My guess is that your exec nodes are on a separate subnet shared with the central manager system, and everyone else is on a different subnet?
Also, make sure that the initialdir is not being shuffled up in the submit - if the user is submitting from one directory and the job is being assigned to a different initial directory which doesn't contain the input file, then that might cause a problem - though I think that would probably be caught at submit time, rather than execute time as this error is.
The alternative to a shared filesystem is to have the job submissions set up input and output file transfers.
-Michael Pelletier.
From: HTCondor-users [mailto:htcondor-users-bounces@xxxxxxxxxxx] On Behalf Of Mobley, Nate (Millennium)
Sent: Tuesday, January 2, 2018 9:33 AM
To: 'htcondor-admin@xxxxxxxxxxx' <htcondor-admin@xxxxxxxxxxx>; 'htcondor-users@xxxxxxxxxxx' <htcondor-users@xxxxxxxxxxx>
Subject: [External] Re: [HTCondor-users] Condor runs immediately go to "Held" state
Please advise; I still need assistance with this as my customer is under a deadline.
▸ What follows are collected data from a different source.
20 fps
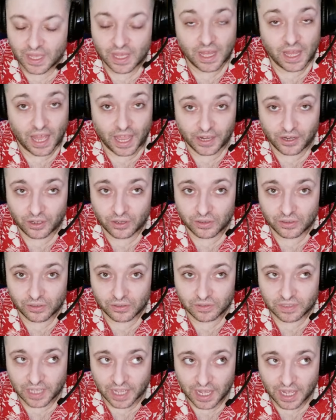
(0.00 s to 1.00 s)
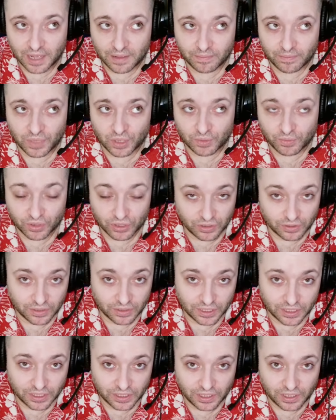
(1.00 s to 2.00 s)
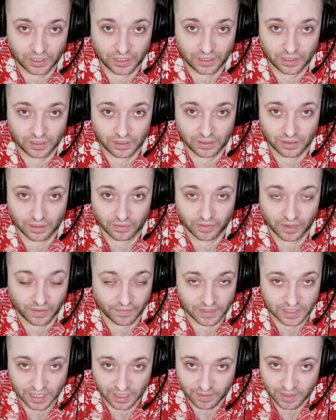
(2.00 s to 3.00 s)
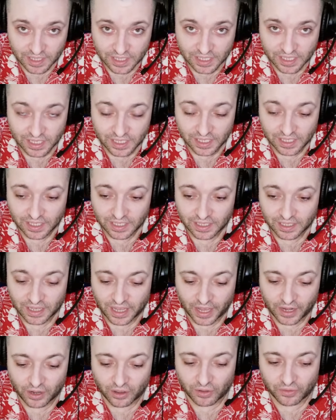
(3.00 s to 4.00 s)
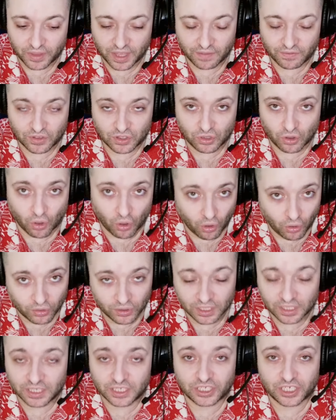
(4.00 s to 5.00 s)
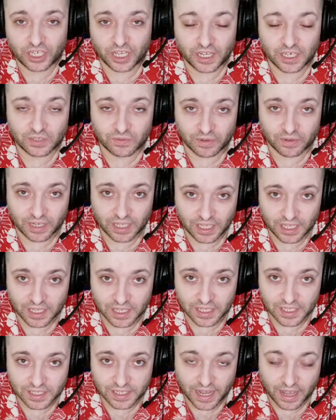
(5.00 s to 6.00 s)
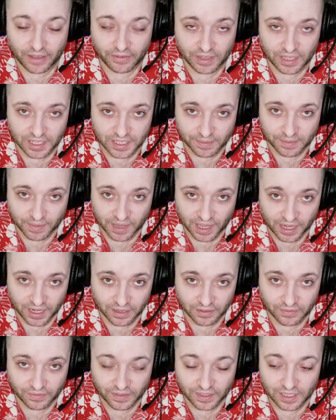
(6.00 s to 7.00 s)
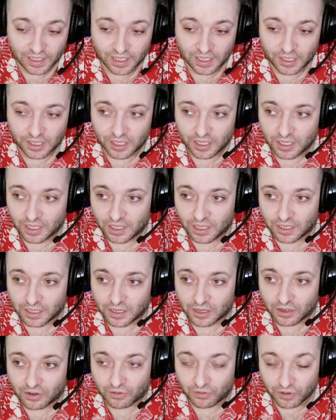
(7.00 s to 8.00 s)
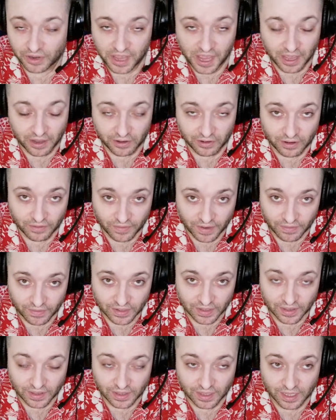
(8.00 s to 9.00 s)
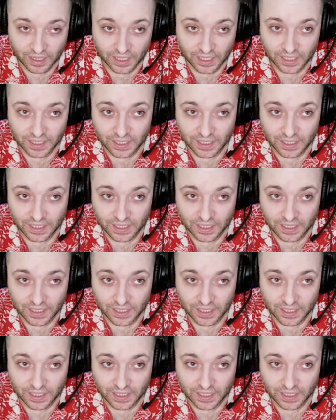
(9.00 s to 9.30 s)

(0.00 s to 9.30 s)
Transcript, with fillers: I know Tom Mimbledore or whatever his name is. I know they've totally changed what he is. Now he's some kind of creator of everything,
Thank you. Please see below for a sample of the log file after trying a run:
"0 - Run Bytes Received By Job
...
007 (1863.018.000) 12/27 09:30:12 Shadow exception!
Error from slot19@xxxxxxxxxxxxxxxxx: Failed to open '/some/path/filename.inp' as standard input: No such file or directory (errno 2)"
Some context: I have one head node (this is what we log into to submit runs) that is running RHEL6, and 9 compute nodes.
Thanks for any assistance you can provide.